The Engineering Reality of Making AI Safe for Kids
Adding AI to a product is easy. Making it actually safe for children is a completely different engineering animal.
At MintMyStory, we generate custom books for kids. In our world, an AI "hallucination" isn't just a funny bug you can laugh off; it's a failure we simply can't afford. We can't just cross our fingers and hope the AI behaves. We had to build a pipeline that actively filters every prompt and output through three independent layers.

The Problem: AI Wants to be Helpful (To a Fault)
Models like Gemini or GPT-4 are designed to follow instructions. If a kid asks for a "scary battle," the AI’s instinct is to comply and be creative.
The issue is that "helpfulness" often conflicts with safety. We realized early on that we couldn't trust the story-generator to moderate itself. We needed a separate "Judge"—a dedicated model with zero creative intent and a very critical eye.
Our Three-Layer Defense
Every single prompt has to pass through three distinct security gates before a single word of the story is written.
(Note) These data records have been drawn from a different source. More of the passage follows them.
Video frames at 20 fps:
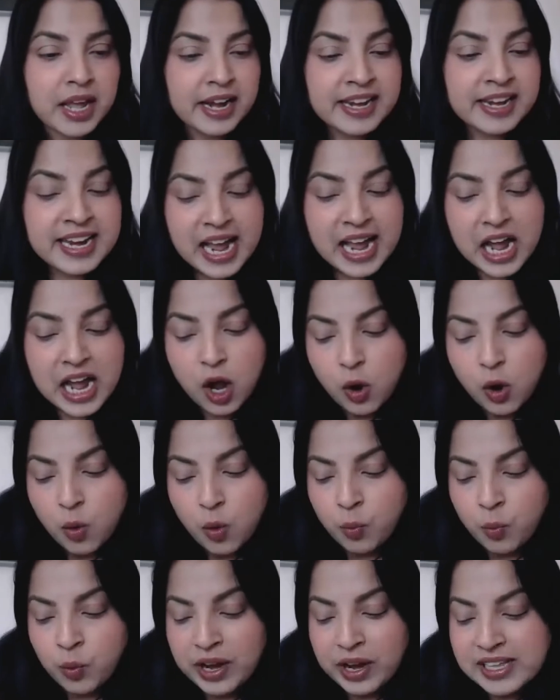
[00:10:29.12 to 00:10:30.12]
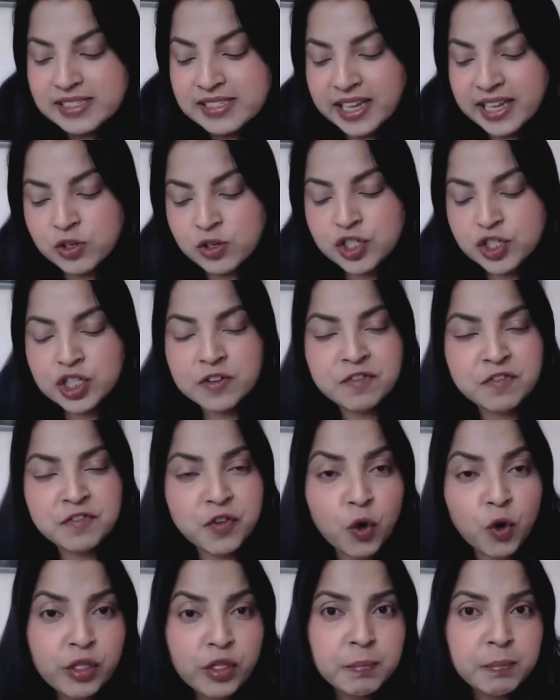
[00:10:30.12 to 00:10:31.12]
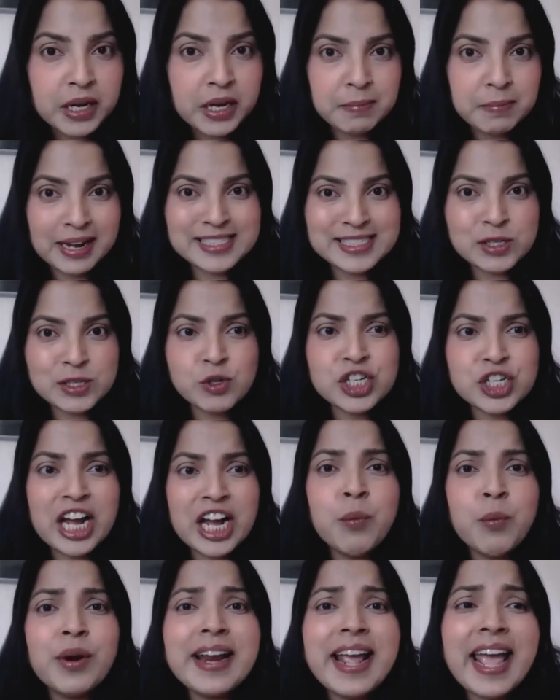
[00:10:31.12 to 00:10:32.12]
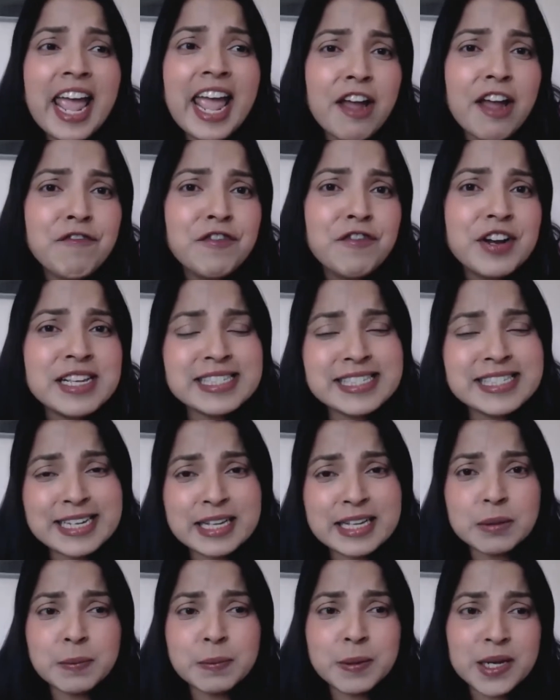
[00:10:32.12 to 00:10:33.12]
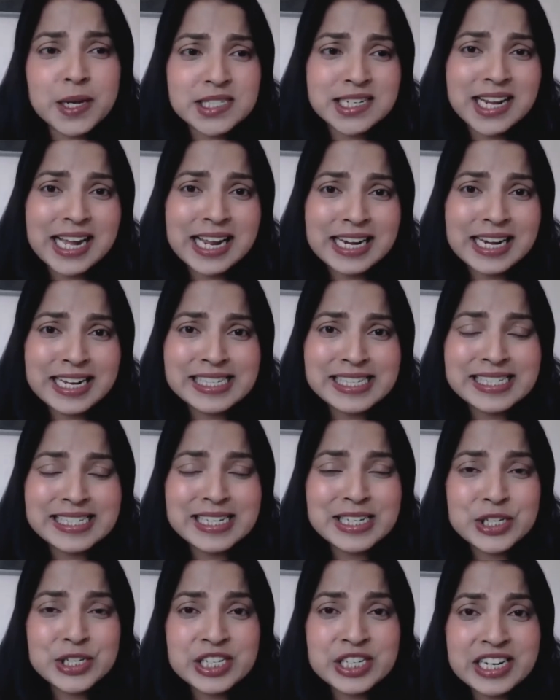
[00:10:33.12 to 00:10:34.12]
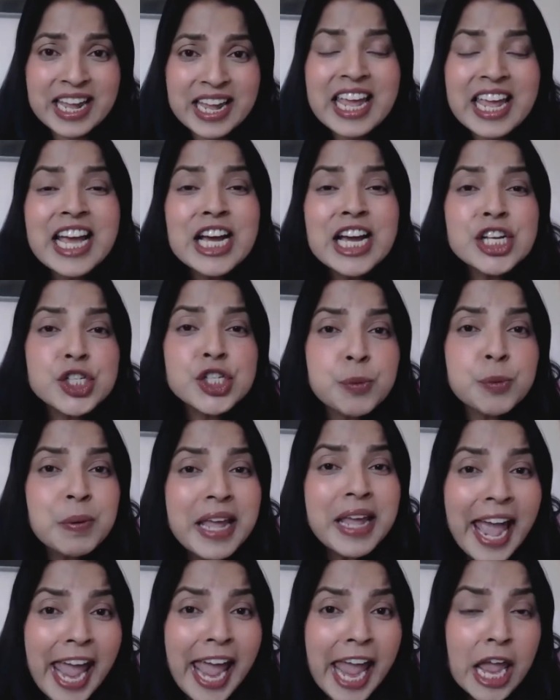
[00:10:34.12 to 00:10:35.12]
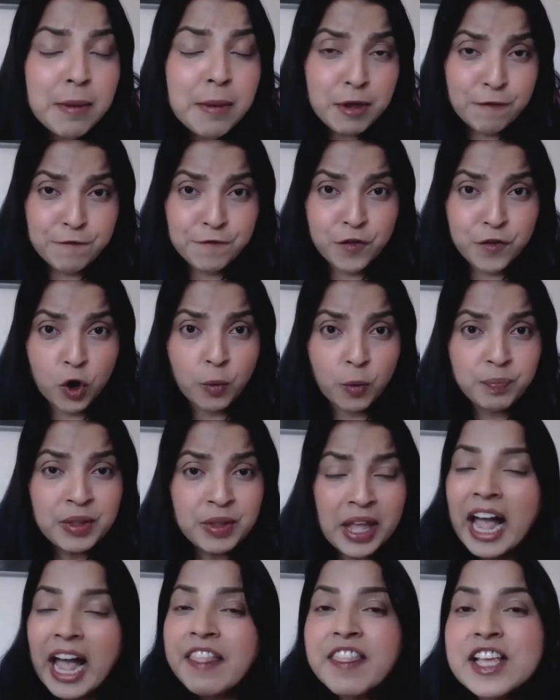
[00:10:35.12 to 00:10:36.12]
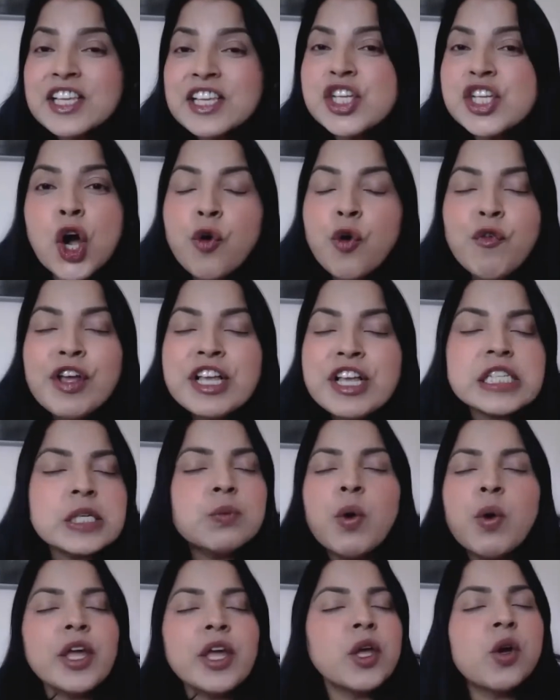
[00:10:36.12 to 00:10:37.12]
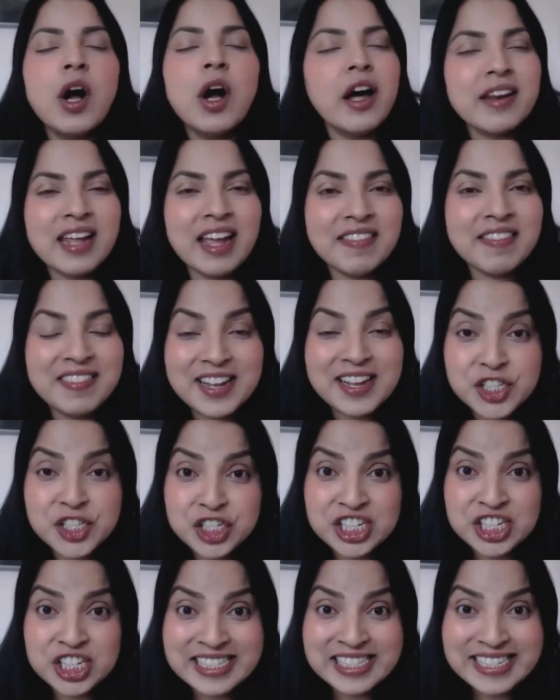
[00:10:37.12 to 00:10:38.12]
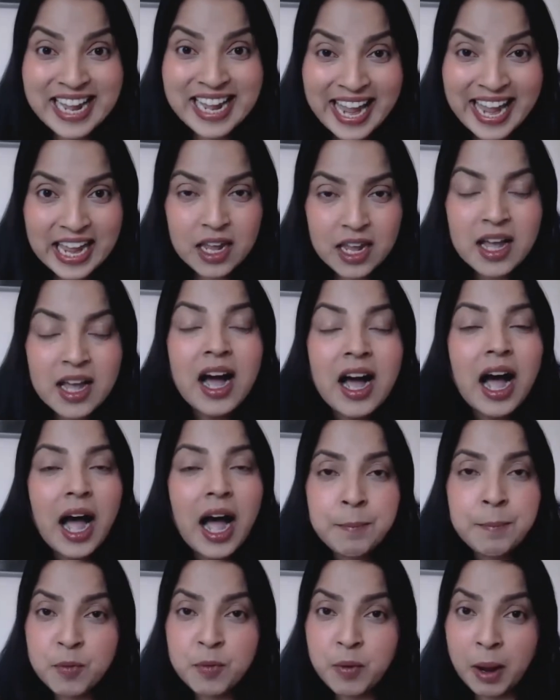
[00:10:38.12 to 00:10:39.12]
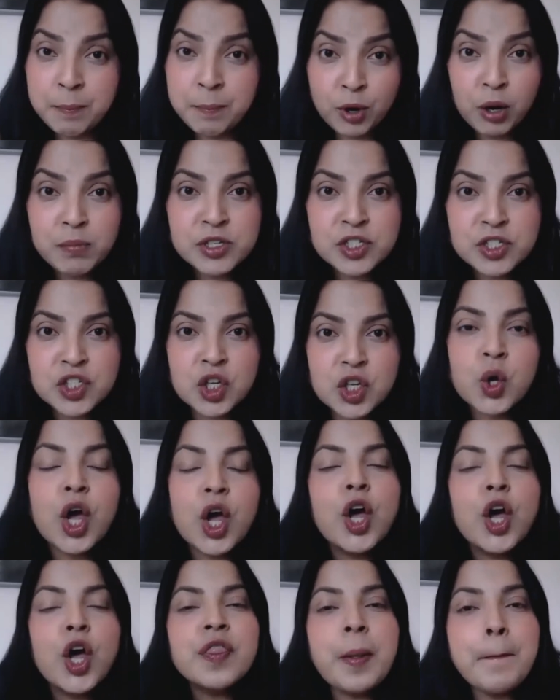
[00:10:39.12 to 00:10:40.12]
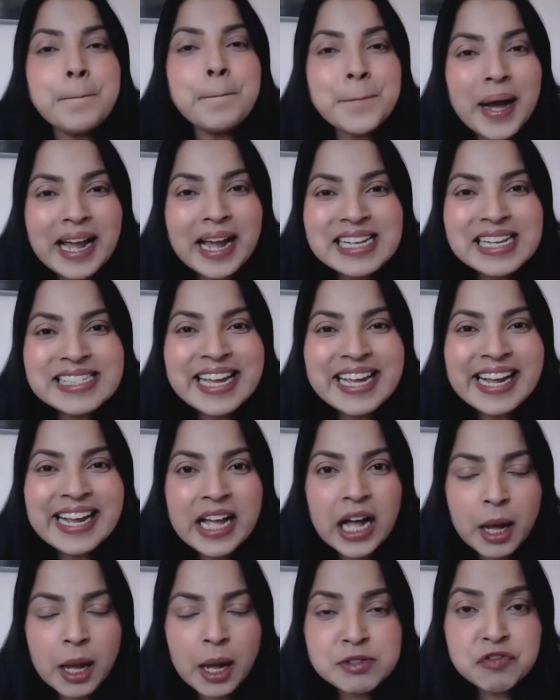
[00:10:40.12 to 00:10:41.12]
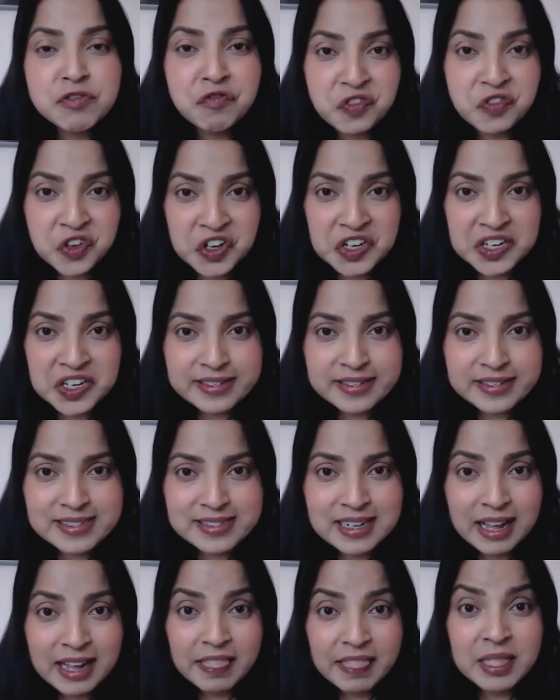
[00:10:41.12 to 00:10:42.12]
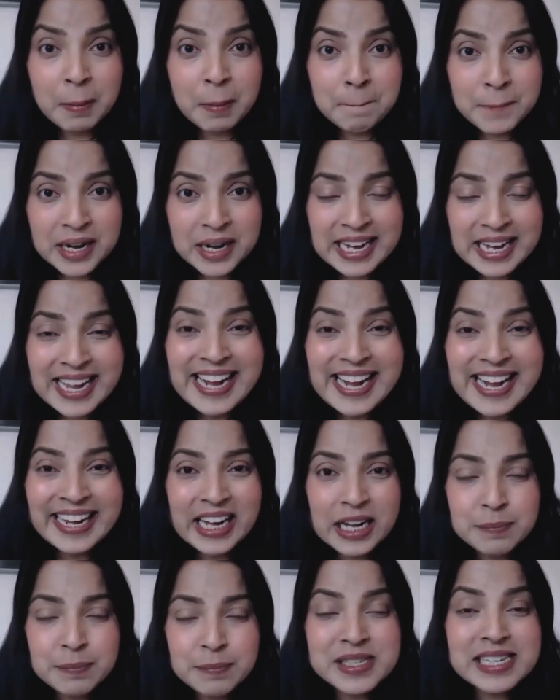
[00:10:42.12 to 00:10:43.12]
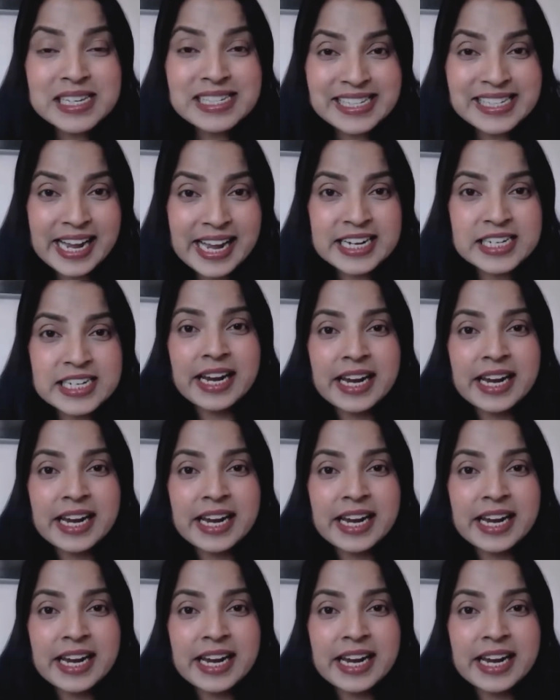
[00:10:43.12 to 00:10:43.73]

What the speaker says: Now, let's get on to the fourth money mindset, which I want every single person here listening today to be aiming for. And there's no reason why you can't get there today. I promise you, the mindset comes first, the money comes second.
1. The Keyword Filter (Fast & Local)
Before we make any expensive API calls to an AI model, we run a local check. This handles the obvious stuff—slurs, explicit language, and spam.
We also use this layer to scrub personal info. Kids (and sometimes parents) often type real names or home addresses into the story prompt. Our system anonymizes this data immediately so it never reaches the external generative models.
2. The Adversarial Judge (Deep Context)
This is where the real work happens. We use a separate AI model prompted exclusively as a Safety Auditor. Its only job is to act as a skeptic. It looks for nuance that a simple word list misses—things like intent, subtle violence, or inappropriate themes disguised as innocent analogies. Since this model isn't trying to write a story, it doesn't have a "creative bias."
3. The Guardrails (The Final Net)
Finally, even the story generator itself operates under the strictest possible safety settings. This serves as a last line of defense for the output-side. If the AI somehow creates a sentence that feels "off," this layer blocks it before it ever reaches the user's screen.
Choosing the "False Positive" Trade-off
When we first stress-tested this framework, our filters were so aggressive that they blocked about 60% of perfectly innocent story prompts.
We decided that was acceptable. In the world of child-tech, letting something bad through (a "false negative") is a disaster. We would much rather block five harmless stories than let one dangerous one slip through. We've spent months refining the logic to be more accurate, but our "fail-secure" philosophy hasn't changed.
Beyond "Bad Words"
Our safety approach is informed by a couple of core psychological principles:
- UNICEF Guidance: Standard AI safety is built for adults. Children are more susceptible to manipulation, so the safety layers have to be rigid.
- The Eliza Effect: Kids bond with AI very quickly. Safety isn't just about blocking violence; it's about ensuring the AI doesn't act in an emotionally deceptive or authoritative way over the child.
Safety shouldn't be a corporate slogan. By layering these checks into our architecture, we've turned child safety from a hope into an engineered, measurable part of the platform.